Source: Bradautomates Claude Video 2026 04 29

bradautomates/claude-video is a Claude skill that closes the gap between Claude’s reading/synthesis capabilities and video input. It registers a /watch command that accepts a video URL or local file path, downloads via yt-dlp (300+ sources — YouTube, TikTok, Vimeo, Instagram, X), extracts duration-aware frame samples with ffmpeg, and transcribes using either native captions (free) or a Whisper API fallback (Groq preferred, OpenAI as alternate). MIT, 117 stars / 35 forks, latest release v0.1.2 (April 24, 2026). Multi-runtime: ships as a Claude Code plugin, a .skill upload for claude.ai, a Codex skill, and a manual clone for any agent that reads ~/.claude/skills/.

Key Takeaways

  • Solves the “Claude can’t watch videos” problem. Without this skill, Claude has no native ability to ingest video. With it installed, /watch <url-or-path> returns timestamped frames + transcript ready for multimodal reasoning.
  • Adaptive frame budget. ≤30 s videos get ~30 frames; 1–3 min get ~60; 3–10 min get ~80; >10 min triggers a sparse-scan warning recommending focused re-runs over a time range. Hard caps at 2 fps minimum and 100 frames maximum keep token spend predictable.
  • Dual transcription path. Pulls native captions first (free, requires no API key). Falls back to Whisper via Groq (preferred) or OpenAI when no captions exist. --no-whisper disables audio entirely; --whisper groq|openai forces backend.
  • Multi-runtime install. Same repo ships four ways: /plugin marketplace add bradautomates/claude-video for Claude Code, watch.skill download for claude.ai web, git clone to ~/.codex/skills/watch for Codex, manual clone to ~/.claude/skills/watch for anything else. Same commands/ + SKILL.md pattern referenced in the project’s skill bundle build notes.
  • Stdlib-only API clients. whisper.py talks to Groq and OpenAI without third-party SDKs — no pip install openai etc. required beyond yt-dlp + ffmpeg.
  • 300+ sources via yt-dlp. YouTube is the headline case but TikTok, Vimeo, Instagram, X, and the rest of the yt-dlp supported-sites list work the same way. No private/authenticated-platform support.
  • Time-range slicing. --start MM:SS --end MM:SS clips the analysis window — the canonical workaround for >10-minute videos and the way to keep token budgets manageable on long-form content.
  • Optimal under 10 minutes. Beyond that, the skill warns that frame coverage gets sparse.

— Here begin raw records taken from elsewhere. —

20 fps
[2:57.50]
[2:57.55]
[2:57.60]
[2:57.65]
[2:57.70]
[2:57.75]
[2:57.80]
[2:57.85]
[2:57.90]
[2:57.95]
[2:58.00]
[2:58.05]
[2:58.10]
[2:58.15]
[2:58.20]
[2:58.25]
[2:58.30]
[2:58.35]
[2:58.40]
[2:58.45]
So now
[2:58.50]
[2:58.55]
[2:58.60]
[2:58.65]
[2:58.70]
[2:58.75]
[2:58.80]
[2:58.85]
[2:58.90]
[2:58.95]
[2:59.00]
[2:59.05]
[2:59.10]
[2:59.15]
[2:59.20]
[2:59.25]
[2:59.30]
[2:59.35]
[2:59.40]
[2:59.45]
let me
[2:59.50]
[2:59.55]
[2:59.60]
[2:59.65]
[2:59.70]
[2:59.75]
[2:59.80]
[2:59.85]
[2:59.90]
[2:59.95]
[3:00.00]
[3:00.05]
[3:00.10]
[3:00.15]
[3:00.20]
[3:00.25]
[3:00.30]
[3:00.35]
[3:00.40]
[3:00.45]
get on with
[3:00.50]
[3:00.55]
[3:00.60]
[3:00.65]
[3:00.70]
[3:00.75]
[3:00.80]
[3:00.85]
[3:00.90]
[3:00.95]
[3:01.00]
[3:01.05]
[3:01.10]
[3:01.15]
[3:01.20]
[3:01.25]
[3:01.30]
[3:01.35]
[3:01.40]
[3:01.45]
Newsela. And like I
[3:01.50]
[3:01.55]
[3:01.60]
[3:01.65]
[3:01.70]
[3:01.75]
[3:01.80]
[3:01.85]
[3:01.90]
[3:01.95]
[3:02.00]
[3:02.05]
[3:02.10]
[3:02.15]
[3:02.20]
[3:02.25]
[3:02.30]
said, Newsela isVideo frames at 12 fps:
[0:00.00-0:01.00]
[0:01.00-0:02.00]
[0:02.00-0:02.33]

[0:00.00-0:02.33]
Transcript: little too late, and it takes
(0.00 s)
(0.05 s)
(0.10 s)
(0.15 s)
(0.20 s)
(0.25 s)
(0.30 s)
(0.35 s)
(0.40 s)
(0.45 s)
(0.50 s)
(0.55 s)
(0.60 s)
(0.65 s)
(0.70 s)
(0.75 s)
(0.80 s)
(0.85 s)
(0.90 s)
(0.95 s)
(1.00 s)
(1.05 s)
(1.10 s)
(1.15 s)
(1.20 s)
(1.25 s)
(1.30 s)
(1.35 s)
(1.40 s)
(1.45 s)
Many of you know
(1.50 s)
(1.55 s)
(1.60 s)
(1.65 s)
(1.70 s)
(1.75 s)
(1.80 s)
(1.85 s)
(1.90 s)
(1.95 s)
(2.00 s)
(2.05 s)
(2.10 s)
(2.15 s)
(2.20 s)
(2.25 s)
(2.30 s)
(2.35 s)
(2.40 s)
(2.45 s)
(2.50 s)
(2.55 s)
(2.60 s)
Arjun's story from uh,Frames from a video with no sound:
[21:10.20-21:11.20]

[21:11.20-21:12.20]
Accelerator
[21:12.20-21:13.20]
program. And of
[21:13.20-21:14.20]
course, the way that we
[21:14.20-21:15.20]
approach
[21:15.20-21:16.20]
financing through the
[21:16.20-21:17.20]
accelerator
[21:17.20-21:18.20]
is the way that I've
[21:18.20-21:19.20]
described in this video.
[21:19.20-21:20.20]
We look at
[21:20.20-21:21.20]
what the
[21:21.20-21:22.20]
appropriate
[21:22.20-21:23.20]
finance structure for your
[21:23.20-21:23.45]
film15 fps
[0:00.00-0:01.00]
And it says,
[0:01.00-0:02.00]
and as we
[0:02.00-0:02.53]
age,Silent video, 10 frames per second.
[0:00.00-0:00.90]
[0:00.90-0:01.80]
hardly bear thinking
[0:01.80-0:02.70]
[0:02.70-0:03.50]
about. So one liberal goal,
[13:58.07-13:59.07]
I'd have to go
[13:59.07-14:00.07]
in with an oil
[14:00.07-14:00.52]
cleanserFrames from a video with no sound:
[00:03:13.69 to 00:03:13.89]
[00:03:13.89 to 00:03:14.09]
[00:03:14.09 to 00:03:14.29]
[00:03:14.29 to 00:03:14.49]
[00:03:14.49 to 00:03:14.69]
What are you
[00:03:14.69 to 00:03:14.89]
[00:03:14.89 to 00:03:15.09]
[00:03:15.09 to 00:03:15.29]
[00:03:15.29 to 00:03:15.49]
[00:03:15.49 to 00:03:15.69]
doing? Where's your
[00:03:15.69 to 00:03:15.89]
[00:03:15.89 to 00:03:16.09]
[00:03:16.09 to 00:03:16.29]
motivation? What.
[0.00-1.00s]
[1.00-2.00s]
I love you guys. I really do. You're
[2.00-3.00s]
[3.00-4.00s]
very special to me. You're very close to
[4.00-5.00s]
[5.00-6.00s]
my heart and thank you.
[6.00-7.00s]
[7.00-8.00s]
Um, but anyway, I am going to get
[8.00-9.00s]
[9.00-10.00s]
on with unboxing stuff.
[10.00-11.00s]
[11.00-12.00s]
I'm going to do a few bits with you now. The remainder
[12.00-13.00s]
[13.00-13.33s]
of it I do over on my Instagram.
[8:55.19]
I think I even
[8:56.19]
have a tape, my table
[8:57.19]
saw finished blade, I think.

Practical pattern: identify the section of interest with a transcript-only pass, then --start/--end for visual analysis.

Implementation

Tool/Service: bradautomates/claude-video (MIT)

Setup (Claude Code):

/plugin marketplace add bradautomates/claude-video
/plugin install watch@claude-video

Setup (claude.ai web): Download watch.skill from the GitHub releases page, then in claude.ai go to Settings → Capabilities → Skills and upload it.

Setup (Codex CLI):

git clone https://github.com/bradautomates/claude-video ~/.codex/skills/watch

Setup (manual / any agent that reads ~/.claude/skills/):

git clone https://github.com/bradautomates/claude-video ~/.claude/skills/watch

Required dependencies: ffmpeg, yt-dlp. The skill includes a setup.py preflight that auto-installs on macOS via brew; on Linux it prints apt / dnf / pipx guidance; on Windows it prints winget / pip guidance.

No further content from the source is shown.